A nation’s infrastructure development plays a significant role in its economic growth. A fast growing economy warrants an even faster development of infrastructure. Any discussion about India’s infrastructure has to briefly cover the planning carried out for the country’s economic growth, since Independence.
Why a revisit?
Along with Independence, India inherited famine and poverty from its colonial rulers. There was dire need for housing, health facilities, education, roads, power, irrigation projects and drinking water facilities for millions of underprivileged people. This called for proper economic planning. Unfortunately, the task of planning fell into the hands of those who were sympathetic to the feudal lobbies. These rich and powerful people had less concern for the social uplift of the poverty stricken masses. The outcome was that they lost sight of the main objective of planning the economy by keeping the overall national interest in view. It created economic inequalities among the States and erected roadblocks on the path of building infrastructure. Even today the people in power tend to fall victims to this skewed vision.
The rural/urban scenario
It is 59 years after Independence. Today, the rural population accounts for nearly 70 per cent of the total population, and nearly half of them still live in poverty and illiteracy. How good is the rural infrastructure? The latest report of the National Sample Survey Organisation on village facilities is a revelation in itself. To quote from the report, “One fourth of our villages do not have electricity; only 18 per cent of them get tap water; 54 per cent of them are more than 5 km away from the nearest health centre; one third of them do not have pre-primary schools and 78 per cent do not have post offices”! Yes, “India still lives in its villages”.
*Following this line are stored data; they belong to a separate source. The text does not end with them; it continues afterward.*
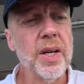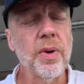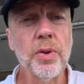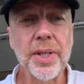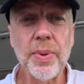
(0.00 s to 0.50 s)

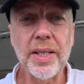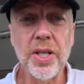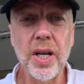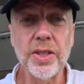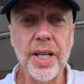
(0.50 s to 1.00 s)
When we went to
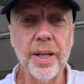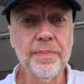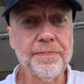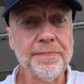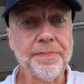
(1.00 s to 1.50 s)
Antarctica
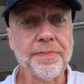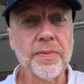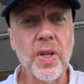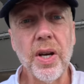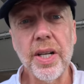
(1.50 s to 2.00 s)

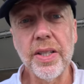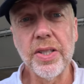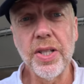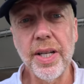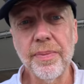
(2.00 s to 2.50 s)
earlier
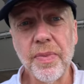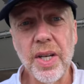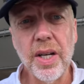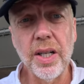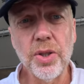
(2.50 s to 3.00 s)
this year,
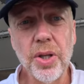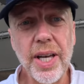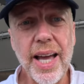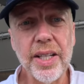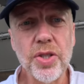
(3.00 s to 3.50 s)
I took an
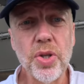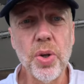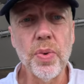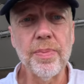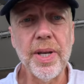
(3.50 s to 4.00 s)
X
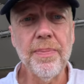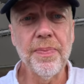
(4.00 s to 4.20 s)
two with me,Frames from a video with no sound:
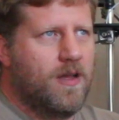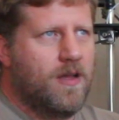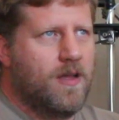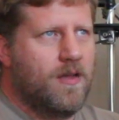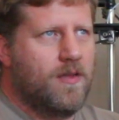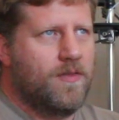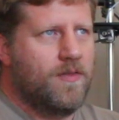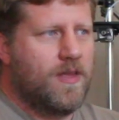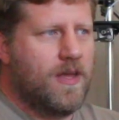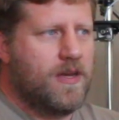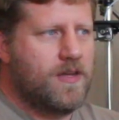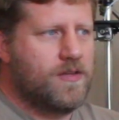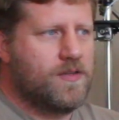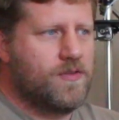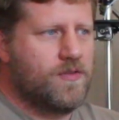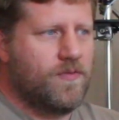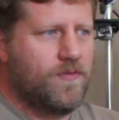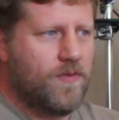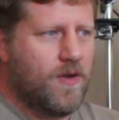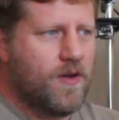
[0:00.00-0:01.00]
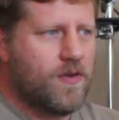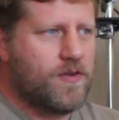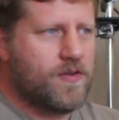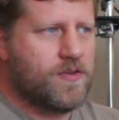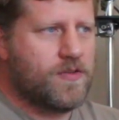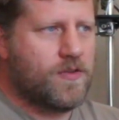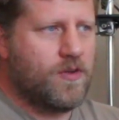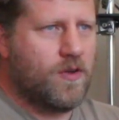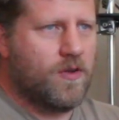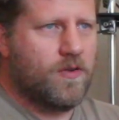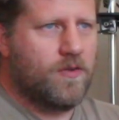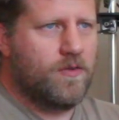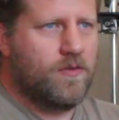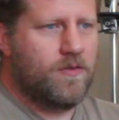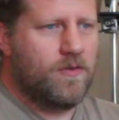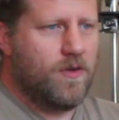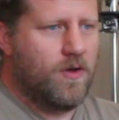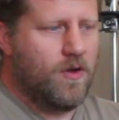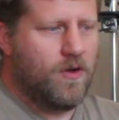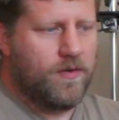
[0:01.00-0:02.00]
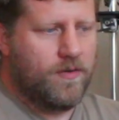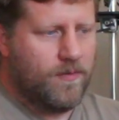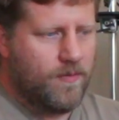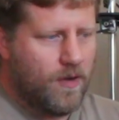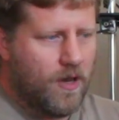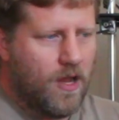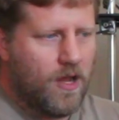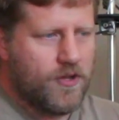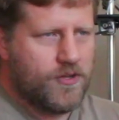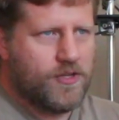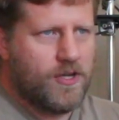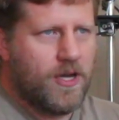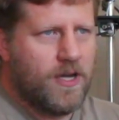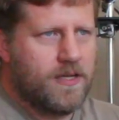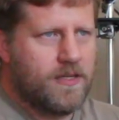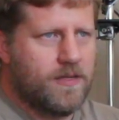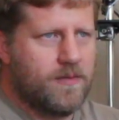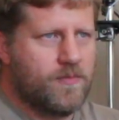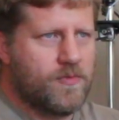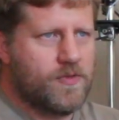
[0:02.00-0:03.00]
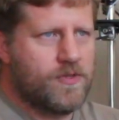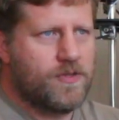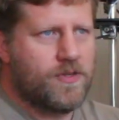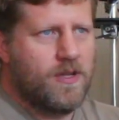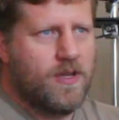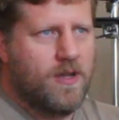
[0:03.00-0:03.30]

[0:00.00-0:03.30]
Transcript: that is focused on larger items.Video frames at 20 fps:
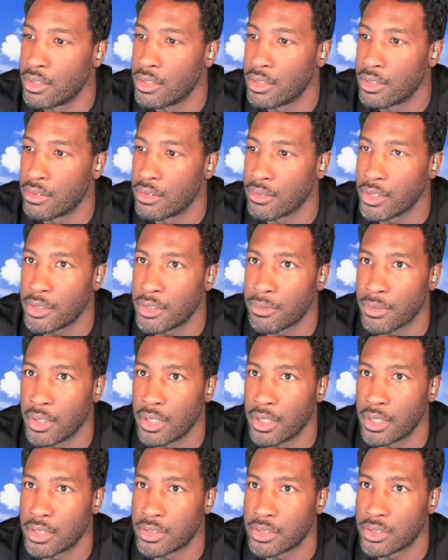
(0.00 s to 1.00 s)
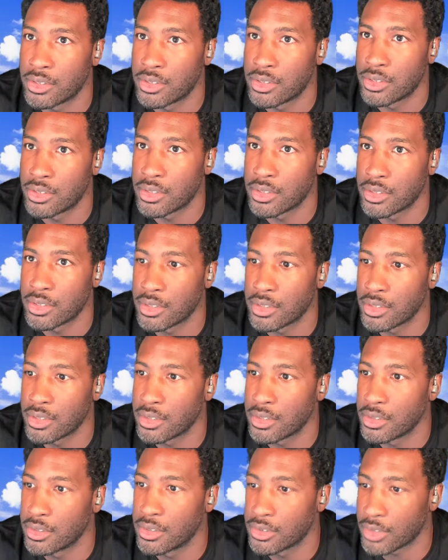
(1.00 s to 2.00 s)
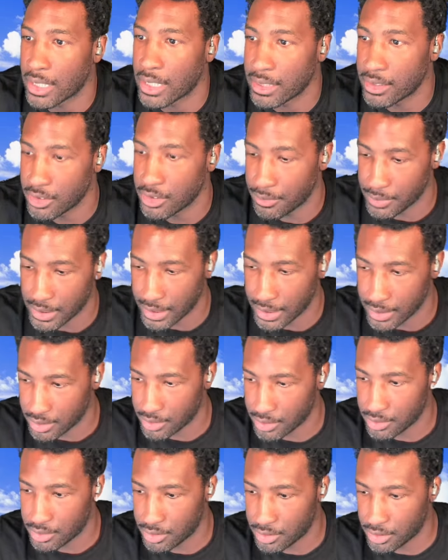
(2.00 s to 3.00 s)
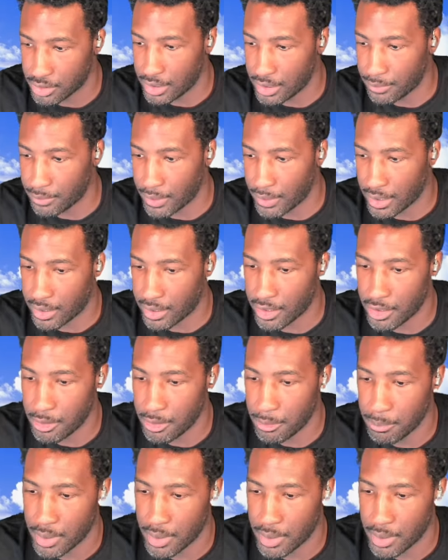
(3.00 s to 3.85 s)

Refresh. So I got the invitation. So then if I come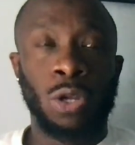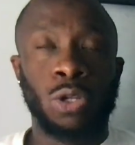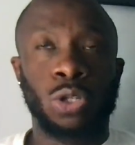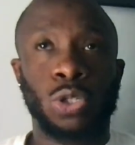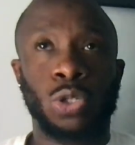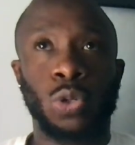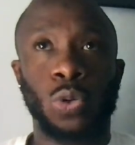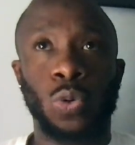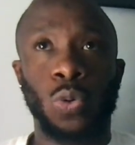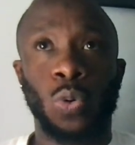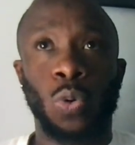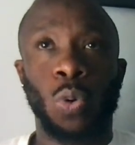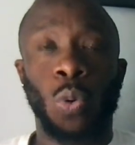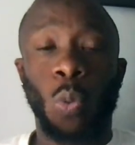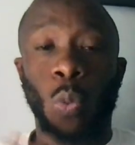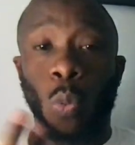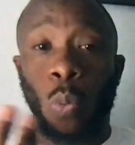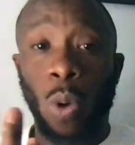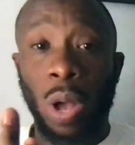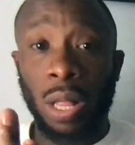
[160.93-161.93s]

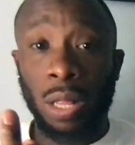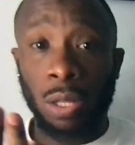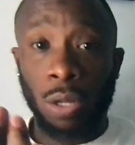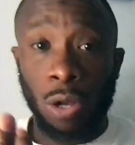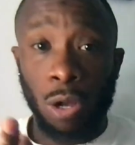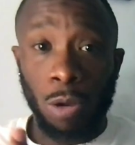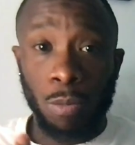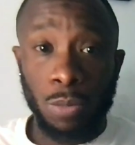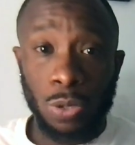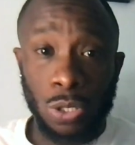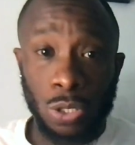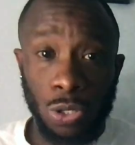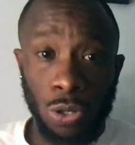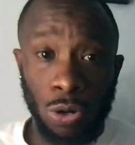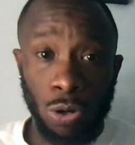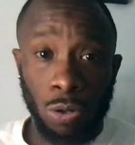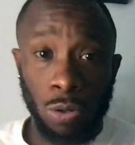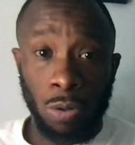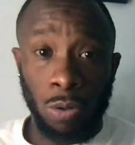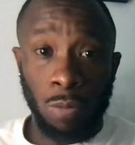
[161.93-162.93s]
to welcome
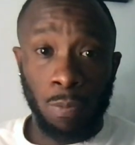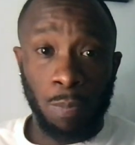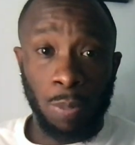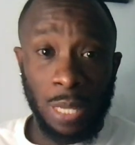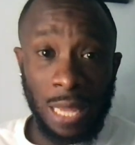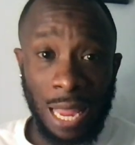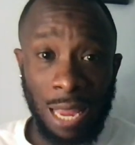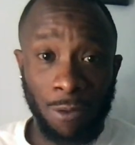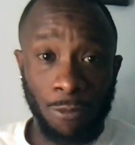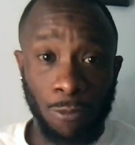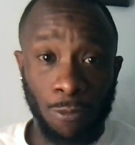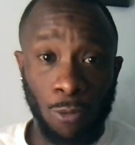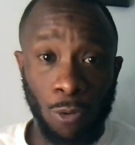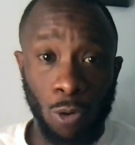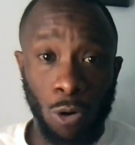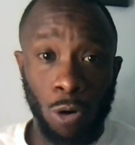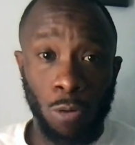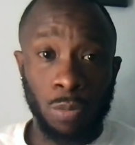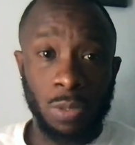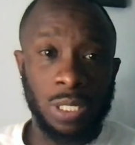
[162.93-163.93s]
certain
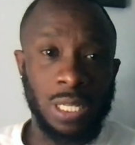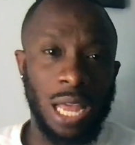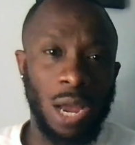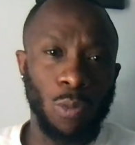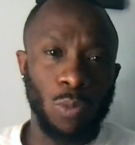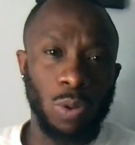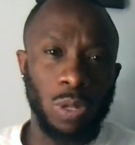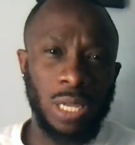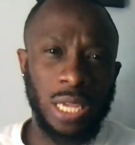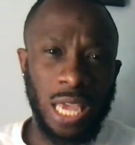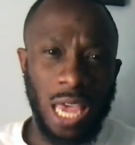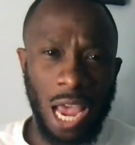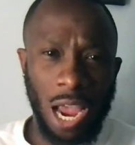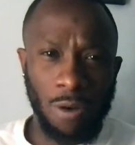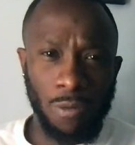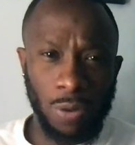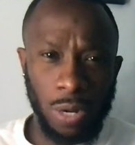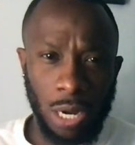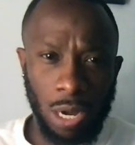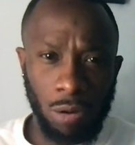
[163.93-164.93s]
platforms that will
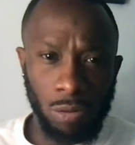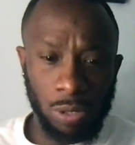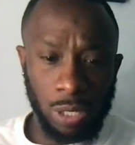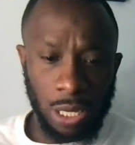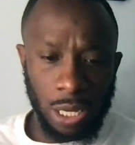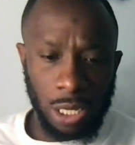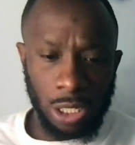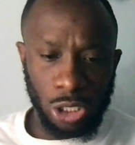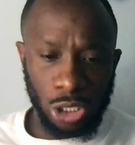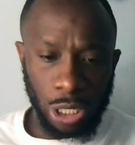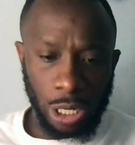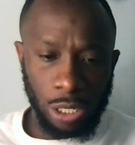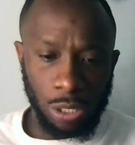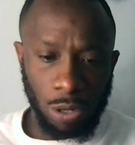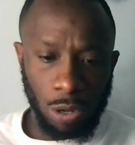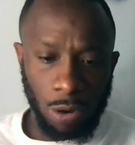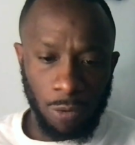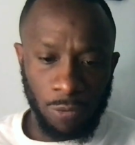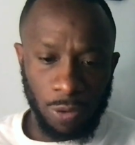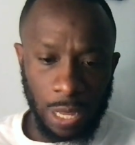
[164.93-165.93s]
carry out the
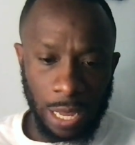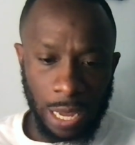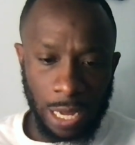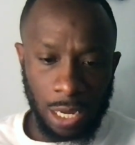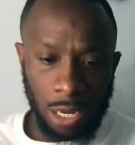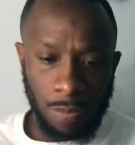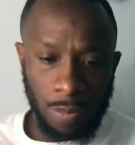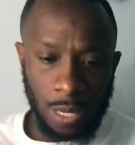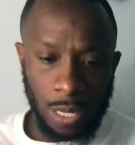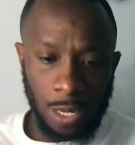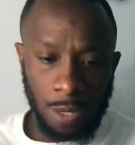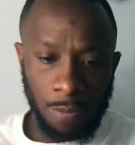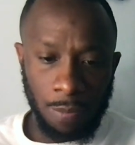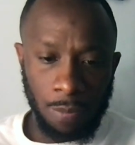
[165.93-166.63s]
agenda of the enemy.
The cities shelter around 30 per cent of the population who contribute to the economic growth. However, the most vital part of economic growth, which is infrastructure, hardly matched the demands of even this 30 per cent of urban dwellers, spreading chaos at the slightest provocation with the danger of turning the clock backwards. This mismatch has been seen in the Mumbai deluge in September 2005 and a little later in Bangalore, shattering the “Shanghai dreams” that so many harbor.
The Chinese tales
The Chinese success stories are told and retold by many. Can India set her standards by looking at China? Can one draw a parallel between those mega cities with the Indian ones, or its infrastructure development for that matter? It is debatable. However, what can be compared is the Chinese commitment. Look at their endeavours in making the Expressways. According to a recent newspaper report, when India completed 6000 km of her Expressways in six years, China had done 40,000 km within that time. Even today the Indian government endlessly debates the privatisation of airports. At least some of the analysts perceive a ‘damaging drag’ on the economy due to problems connected to infrastructure. Growth potential is dependent on the quality of performance of infrastructure to a great extent - a fact the Chinese realised much earlier than us. The fast growth of this Socialist country is extremely relevant.
The cost factor
There is a cost factor involved in developing the country’s infrastructure. Funds are required and so is innovation. The government should allow private participation in this area. The political class should create an environment where investors feel confident of recovering their costs and the cost of capital. It is the country’s politics that has to decide whether “only the fools should pay for infrastructure” as in the case of our power generation. Distribution has to be set up where it has not been successful in arresting power theft and losses. The practical solution would be allowing private players to build and manage the infrastructure and let the users pay for the costs. One successful endeavour on this front is the model city coming up near Gandhinagar, the capital of Gujarat on the Sarkhej-Gandhinagar Highway. It is being built under private entrepreneurship - something worth emulating elsewhere in the country. This model does not have to apply just to cities, but anything really. However, these decisions call for a strong political will.
To sum up
The above discussion can be summarised under the following list of do’s and don’ts. Although this is not exhaustive, it would certainly pave the way for faster development of infrastructure.
(i) Have a proper vision for growth
(ii) Plan for the long-term
(iii) Have commitment and show political will
(iv) Give innovative ideas a chance
(v) Remove unnecessary controls and roadblocks
(vi) Boost investors’ confidence
(vii) Make human capital productive
(viii) Leave all doors open so that corruption is kept away
(ix) Spread the value of education and make it compulsory
(x) Review and adjust the demand/supply position of infrastructure from time to time.
The country’s economy has spread its wings. However, for it to truly take off, the country has to improve infrastructure. One can speed up the process, by revising, revisiting and upgrading the development plans with a long-term view. Yes, one has to firmly believe that reforms are the pre-requisite for growth and reforming infrastructure sustains growth. Who does not want to see a double-digit growth rate of the GDP in the near future?